Na matéria, a repórter Adriana Irion relata que, ao grampear os telefones de suspeitos de desvios em verbas na Grande Porto Alegre, a Polícia Federal (PF) gravou um dos investigados, o secretário-geral de Governo de Canoas, Francisco Fraga, recebendo do coronel Paulo Roberto Mendes um pedido de apoio para assumir o comando da Brigada Militar. Na época, Mendes era subcomandante da corporação, e Chico Fraga, um dos 39 indiciados pela PF em outro inquérito, o da Operação Rodin.
O texto traz um trecho do relatório em que a PF analisa os diálogos gravados: “Assim, no intuito de fortalecer seu nome, Mendes solicitou a Chico Fraga que fizesse articulações com algumas pessoas que pudessem influenciar na decisão da chefe do Executivo. Nesse sentido, solicitou o militar que Chico Fraga pleiteasse ao jornalista Políbio Braga a produção de matéria relacionada à invasão da fazenda Southall, aduzindo que o MST somente teria logrado êxito em função da ausência de Mendes”. Em seguida, a reportagem acrescenta: “Um dos diálogos interceptados é entre Fraga e uma pessoa que supostamente poderia influenciar o jornalista Políbio Braga. Fraga sugere a publicação de nota afirmando que a invasão da fazenda só ocorreu porque Mendes não estava atuando naquele dia, 14 de abril. A nota foi publicada”.

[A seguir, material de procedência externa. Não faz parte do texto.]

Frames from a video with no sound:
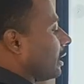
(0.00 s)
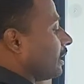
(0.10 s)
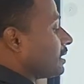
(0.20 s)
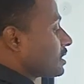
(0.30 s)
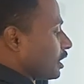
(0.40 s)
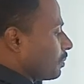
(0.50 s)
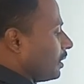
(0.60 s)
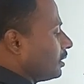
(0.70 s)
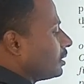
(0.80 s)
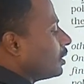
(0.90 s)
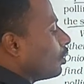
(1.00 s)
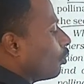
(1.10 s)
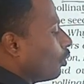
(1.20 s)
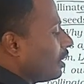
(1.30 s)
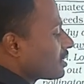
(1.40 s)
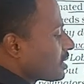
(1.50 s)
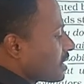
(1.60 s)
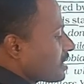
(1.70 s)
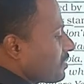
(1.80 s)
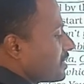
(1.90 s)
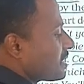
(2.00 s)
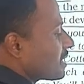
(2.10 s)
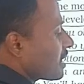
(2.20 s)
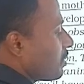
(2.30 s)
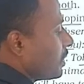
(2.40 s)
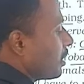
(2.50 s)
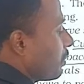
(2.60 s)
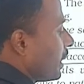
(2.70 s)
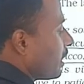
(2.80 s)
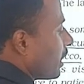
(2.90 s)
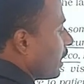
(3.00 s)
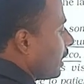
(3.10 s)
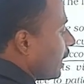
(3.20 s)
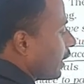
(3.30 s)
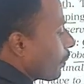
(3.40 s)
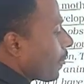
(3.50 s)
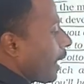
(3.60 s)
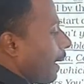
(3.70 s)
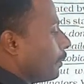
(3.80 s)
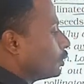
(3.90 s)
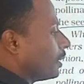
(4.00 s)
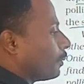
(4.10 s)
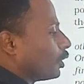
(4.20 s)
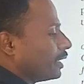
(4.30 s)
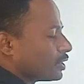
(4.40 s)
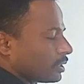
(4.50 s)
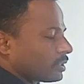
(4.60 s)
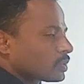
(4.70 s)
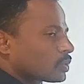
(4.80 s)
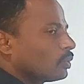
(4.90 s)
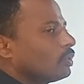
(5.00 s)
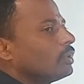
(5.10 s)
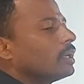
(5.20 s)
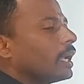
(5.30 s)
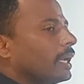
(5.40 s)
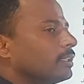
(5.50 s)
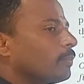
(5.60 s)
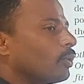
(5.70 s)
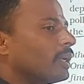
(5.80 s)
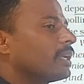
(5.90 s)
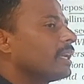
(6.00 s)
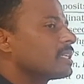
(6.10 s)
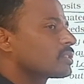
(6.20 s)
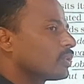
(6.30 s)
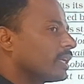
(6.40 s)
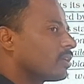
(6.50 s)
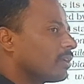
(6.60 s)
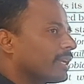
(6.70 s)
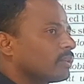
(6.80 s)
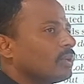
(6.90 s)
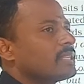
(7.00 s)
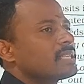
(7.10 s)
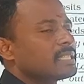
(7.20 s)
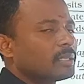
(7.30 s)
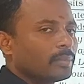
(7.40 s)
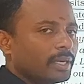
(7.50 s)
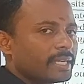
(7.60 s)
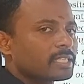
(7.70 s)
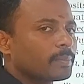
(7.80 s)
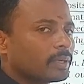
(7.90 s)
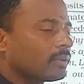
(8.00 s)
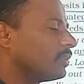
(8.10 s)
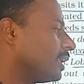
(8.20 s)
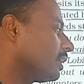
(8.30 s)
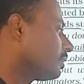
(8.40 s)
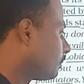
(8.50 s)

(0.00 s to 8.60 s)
and stigma, only such as the visitors can be the bring any about the pollination. So in the pollen grains to get contact with as a stigma, it is a part of the any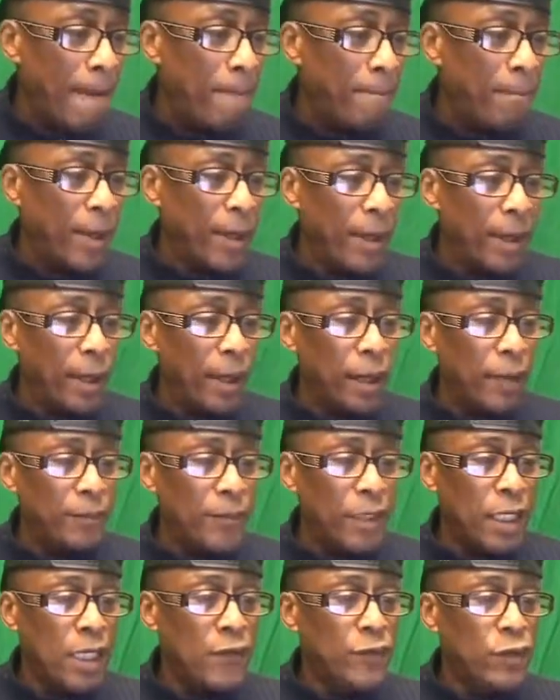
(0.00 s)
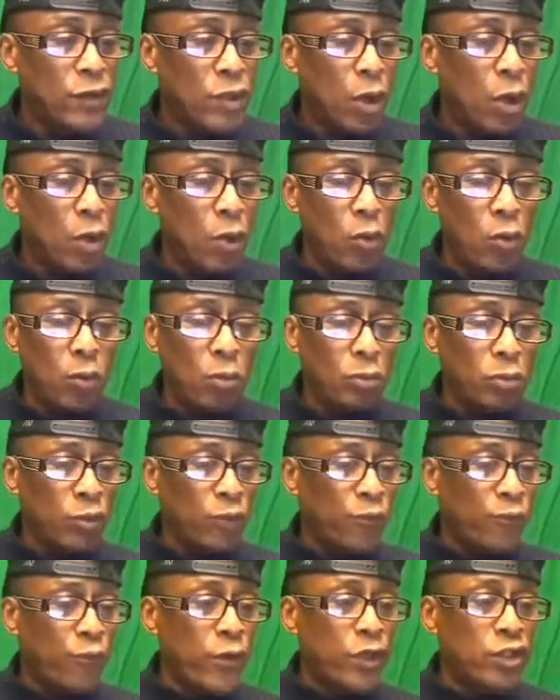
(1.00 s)
But even though the
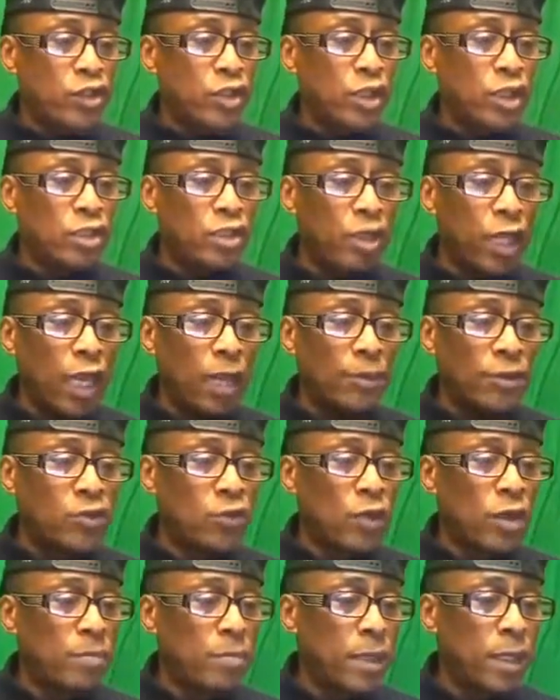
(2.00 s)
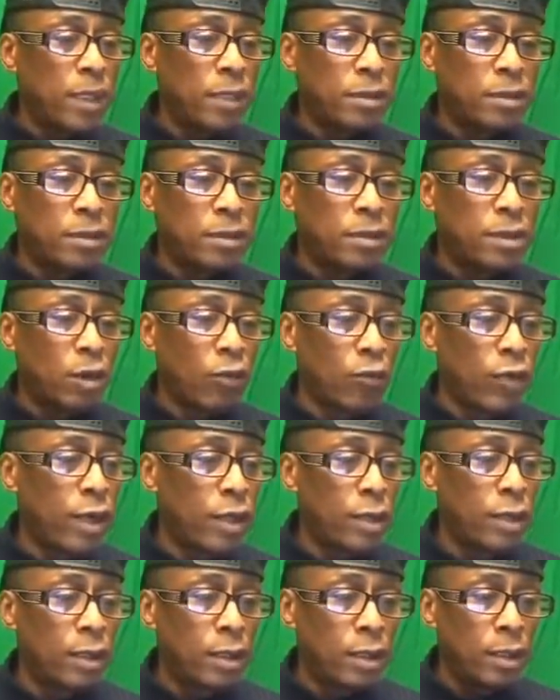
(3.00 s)
friction is there between me and
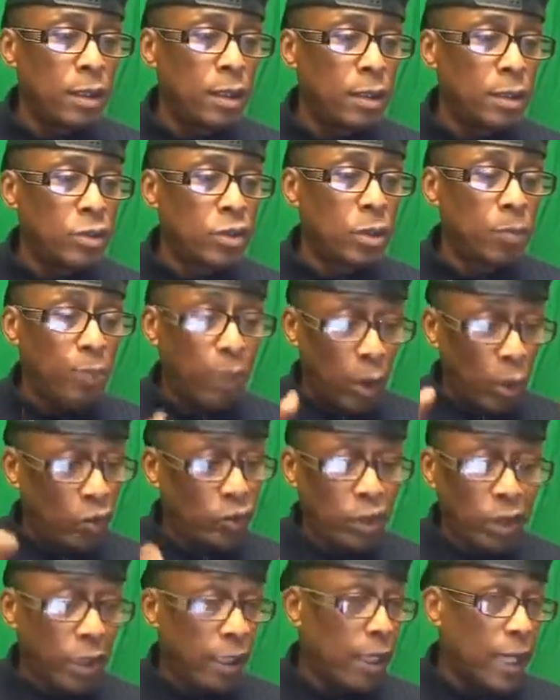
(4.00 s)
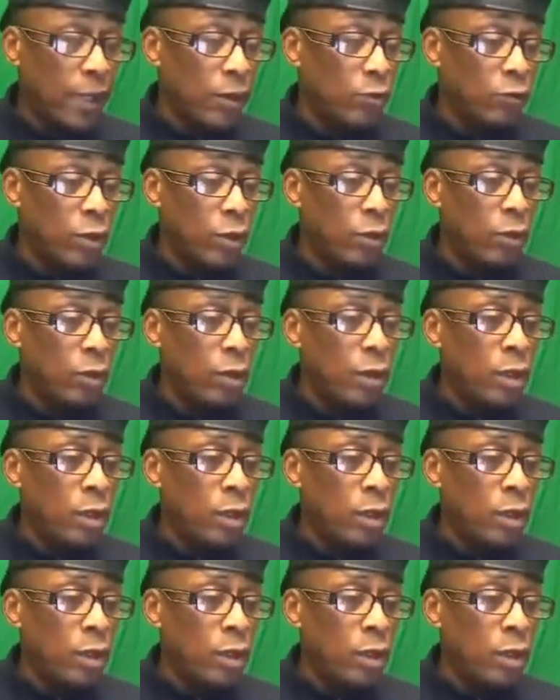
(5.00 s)
Tariq, supposedly, I don't know,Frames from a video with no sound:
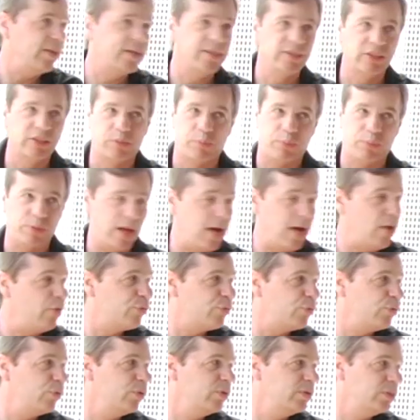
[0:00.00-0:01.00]
They can just plow
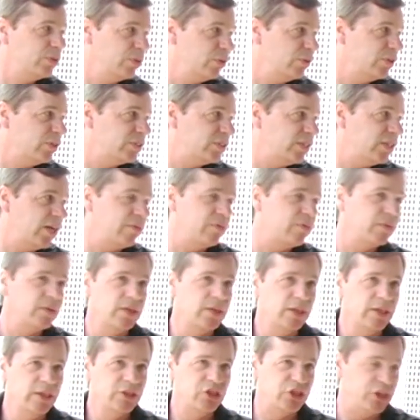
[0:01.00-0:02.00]
through and do their stuff.
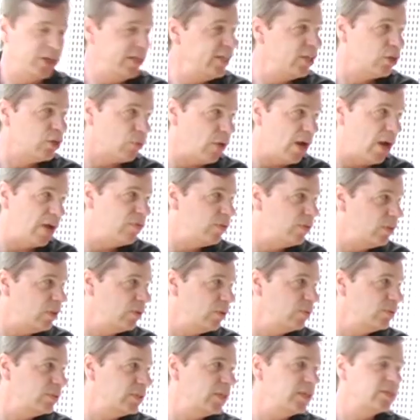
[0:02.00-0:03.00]
Janine
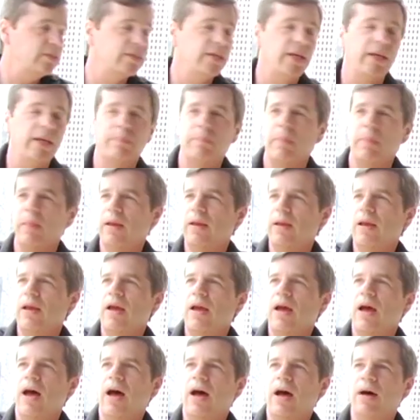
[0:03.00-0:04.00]
Garofalo does that.
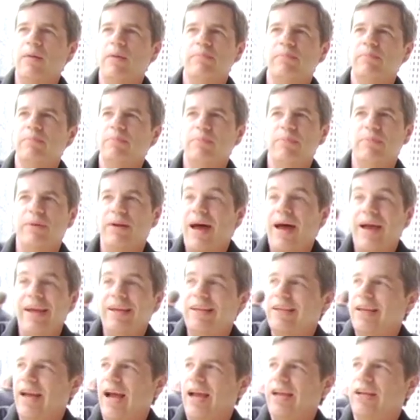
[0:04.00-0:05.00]
But
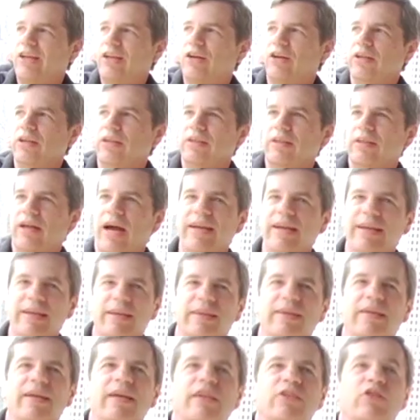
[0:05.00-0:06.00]
I couldn't.
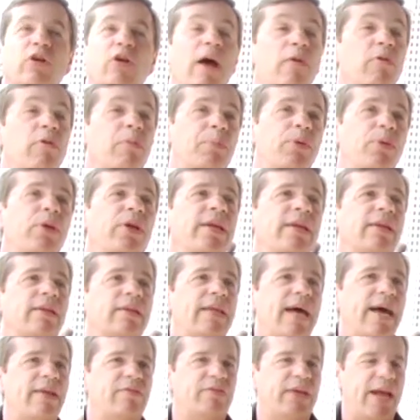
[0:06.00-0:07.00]
So I would put in a
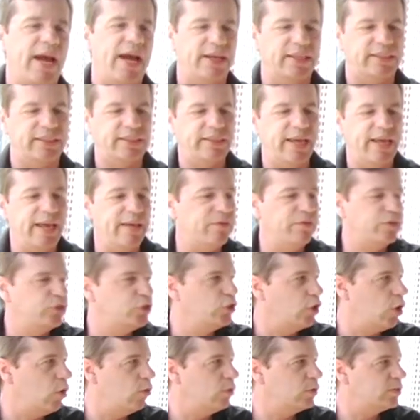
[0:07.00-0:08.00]
lot of kind of safe
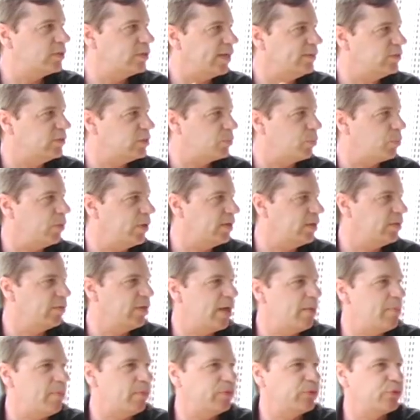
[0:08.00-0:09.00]
jokes. I'd sprinkle
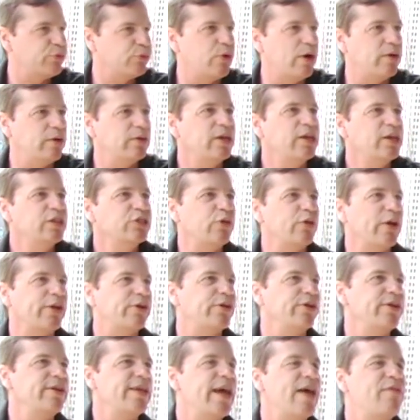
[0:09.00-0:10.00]
them throughout. So I
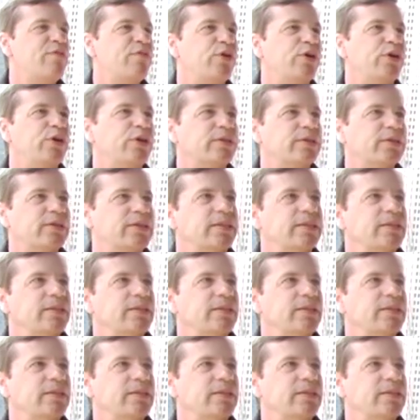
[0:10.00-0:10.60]
could never,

Políbio, que também é colunista do jornal O Sul, conta que, após a publicação desta nota, passou a receber inúmeros e-mails de leitores, com críticas e ofensas. “ZH tentou fazer uma ligação espúria entre minha atividade e a prefeitura de Canoas. Isso afeta a atividade básica de qualquer jornalista, que é trabalhar em cima de sua credibilidade”, disse. Em seu blog, o jornalista afirmou que a reportagem “parece demonstrar que o governo age em função do que os jornalistas escrevem” e definiu a matéria de Adriana como “futrica de jornalismo marrom, inconsistente e que sonega dados fundamentais sobre o episódio”.
Segundo o site do Ministério Público, a resposta à interpelação judicial não é obrigatória. Se Ricardo e Adriane não atenderem à interpelação, Políbio, o interpelante, pode, com essa negativa, tirar suas próprias conclusões. A interpelação funciona como uma medida preparatória para uma ação judicial mais efetiva. Dependendo da resposta – ou da falta dela –, ele pode acionar o Judiciário com uma medida mais eficaz. Nesse caso, Políbio prometeu que apresentará uma ação por calúnia, injúria e difamação.